#### Task instructions:
An exact copy of the listing below is needed, with no pictures in it.

Entries provided Start Marker

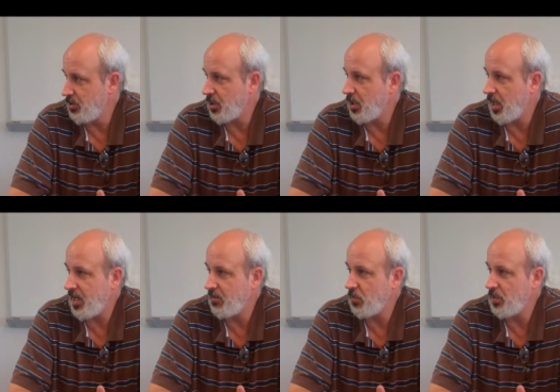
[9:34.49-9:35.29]
you cannot
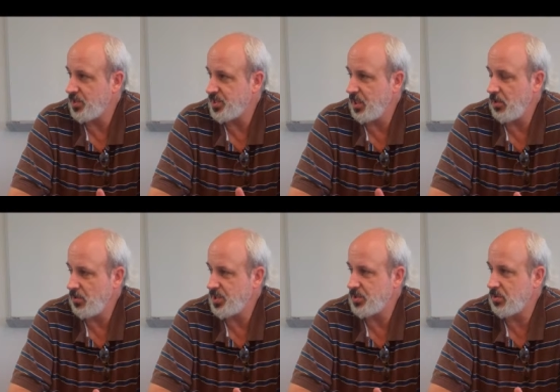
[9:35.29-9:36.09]
have wood as the
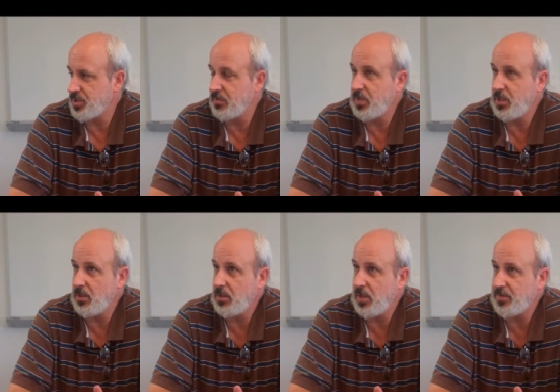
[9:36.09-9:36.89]
only source of heat.
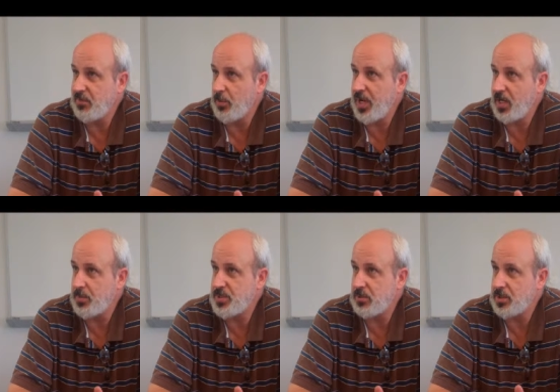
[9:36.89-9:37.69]
You have to have a
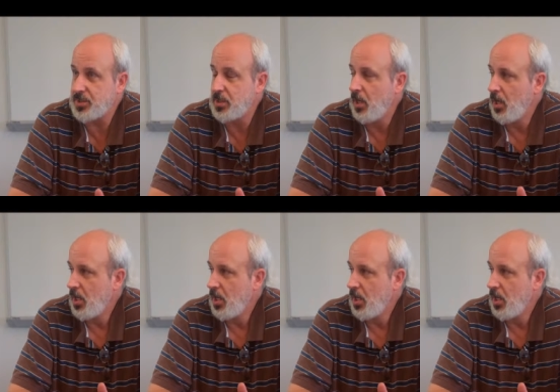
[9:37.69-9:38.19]
backup source.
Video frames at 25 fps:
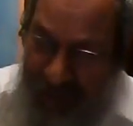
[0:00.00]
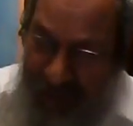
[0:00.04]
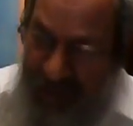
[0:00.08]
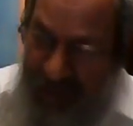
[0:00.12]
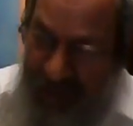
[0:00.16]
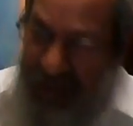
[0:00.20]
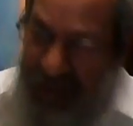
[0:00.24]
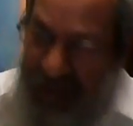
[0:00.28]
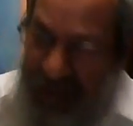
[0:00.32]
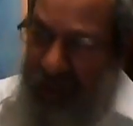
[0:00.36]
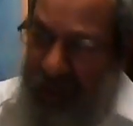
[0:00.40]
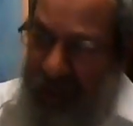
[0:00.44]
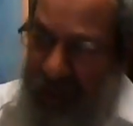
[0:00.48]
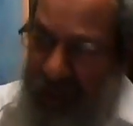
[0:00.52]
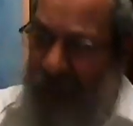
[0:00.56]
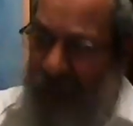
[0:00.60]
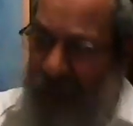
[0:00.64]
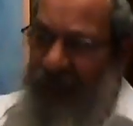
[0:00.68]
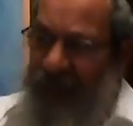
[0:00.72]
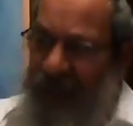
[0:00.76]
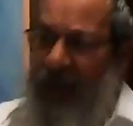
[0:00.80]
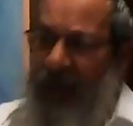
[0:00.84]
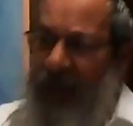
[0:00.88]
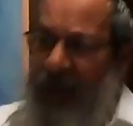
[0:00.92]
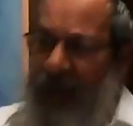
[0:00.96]
had
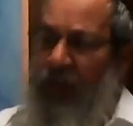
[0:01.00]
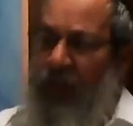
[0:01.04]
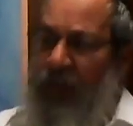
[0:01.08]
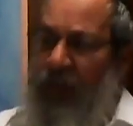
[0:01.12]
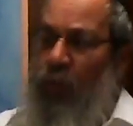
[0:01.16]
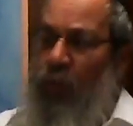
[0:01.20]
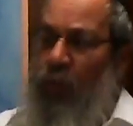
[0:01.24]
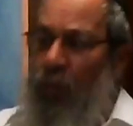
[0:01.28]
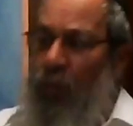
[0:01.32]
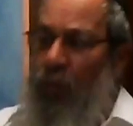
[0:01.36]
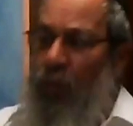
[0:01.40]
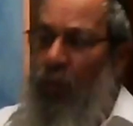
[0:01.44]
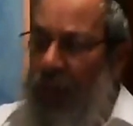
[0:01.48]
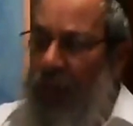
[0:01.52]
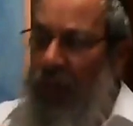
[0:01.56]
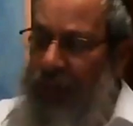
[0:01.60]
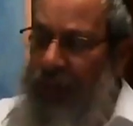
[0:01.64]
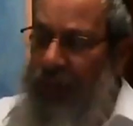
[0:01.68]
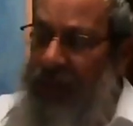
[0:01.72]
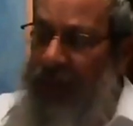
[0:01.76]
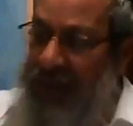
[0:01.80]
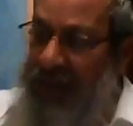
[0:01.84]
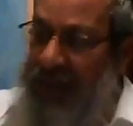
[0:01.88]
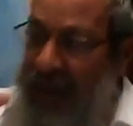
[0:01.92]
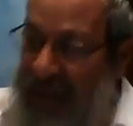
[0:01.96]
already wanted a
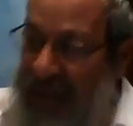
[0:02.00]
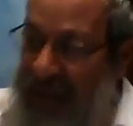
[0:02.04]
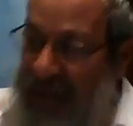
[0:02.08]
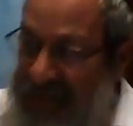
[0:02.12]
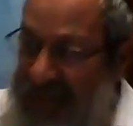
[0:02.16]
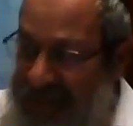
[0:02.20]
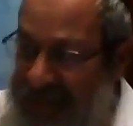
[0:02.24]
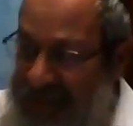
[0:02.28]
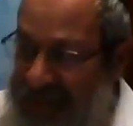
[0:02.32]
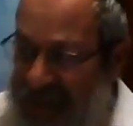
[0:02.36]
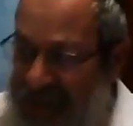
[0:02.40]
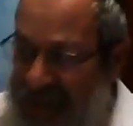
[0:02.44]
siddur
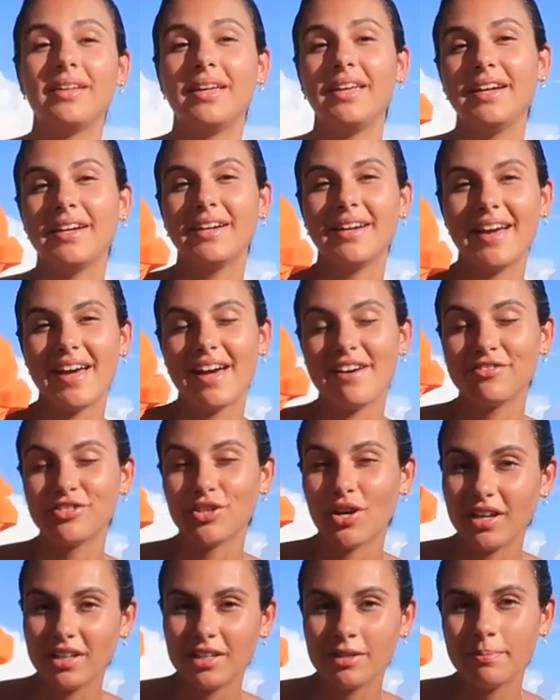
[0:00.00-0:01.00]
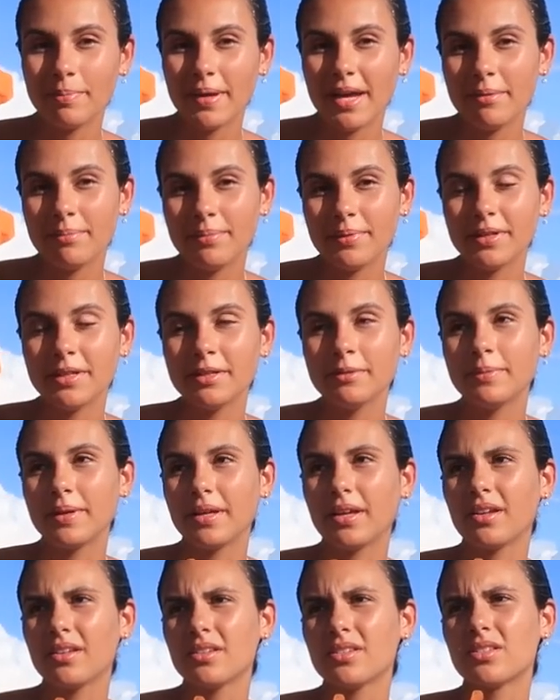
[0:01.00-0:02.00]
Here I have toilet paper
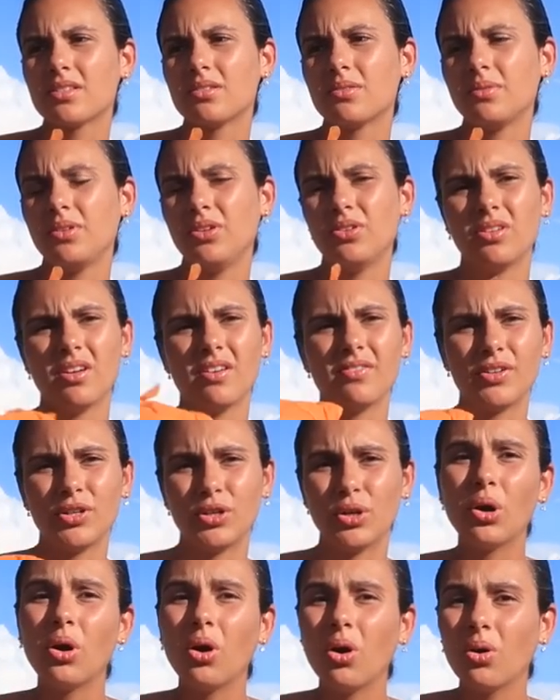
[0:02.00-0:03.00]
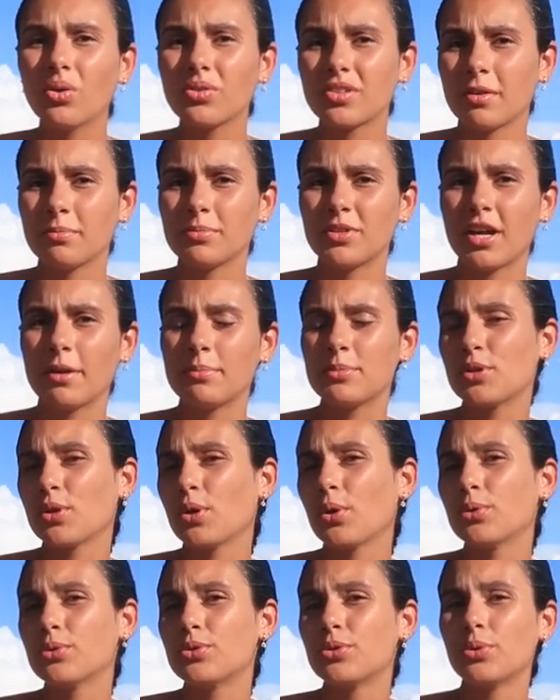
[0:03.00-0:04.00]
because you never know, sometimes you
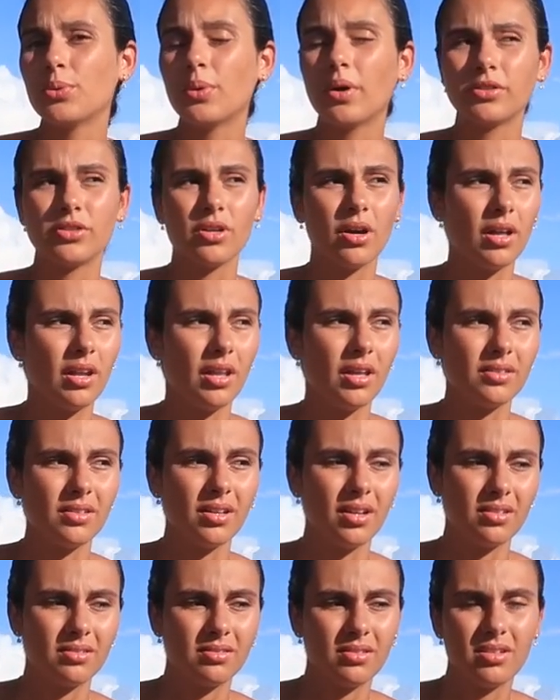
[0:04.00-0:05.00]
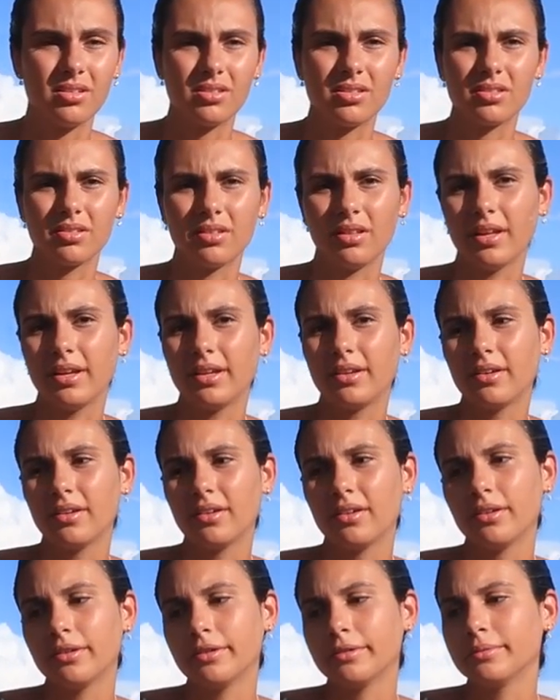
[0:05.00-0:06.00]
go to a toilet that it's like
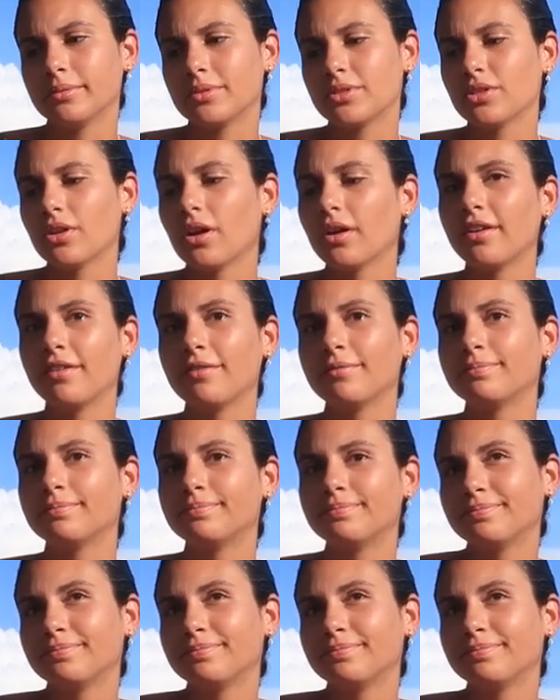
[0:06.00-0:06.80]
a, it's not a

Entries provided End Marker

#### Written reply:
[9:34.49-9:35.29]
you cannot
[9:35.29-9:36.09]
have wood as the
[9:36.09-9:36.89]
only source of heat.
[9:36.89-9:37.69]
You have to have a
[9:37.69-9:38.19]
backup source.
Video frames at 25 fps:
[0:00.00]
[0:00.04]
[0:00.08]
[0:00.12]
[0:00.16]
[0:00.20]
[0:00.24]
[0:00.28]
[0:00.32]
[0:00.36]
[0:00.40]
[0:00.44]
[0:00.48]
[0:00.52]
[0:00.56]
[0:00.60]
[0:00.64]
[0:00.68]
[0:00.72]
[0:00.76]
[0:00.80]
[0:00.84]
[0:00.88]
[0:00.92]
[0:00.96]
had
[0:01.00]
[0:01.04]
[0:01.08]
[0:01.12]
[0:01.16]
[0:01.20]
[0:01.24]
[0:01.28]
[0:01.32]
[0:01.36]
[0:01.40]
[0:01.44]
[0:01.48]
[0:01.52]
[0:01.56]
[0:01.60]
[0:01.64]
[0:01.68]
[0:01.72]
[0:01.76]
[0:01.80]
[0:01.84]
[0:01.88]
[0:01.92]
[0:01.96]
already wanted a
[0:02.00]
[0:02.04]
[0:02.08]
[0:02.12]
[0:02.16]
[0:02.20]
[0:02.24]
[0:02.28]
[0:02.32]
[0:02.36]
[0:02.40]
[0:02.44]
siddur
[0:00.00-0:01.00]
[0:01.00-0:02.00]
Here I have toilet paper
[0:02.00-0:03.00]
[0:03.00-0:04.00]
because you never know, sometimes you
[0:04.00-0:05.00]
[0:05.00-0:06.00]
go to a toilet that it's like
[0:06.00-0:06.80]
a, it's not a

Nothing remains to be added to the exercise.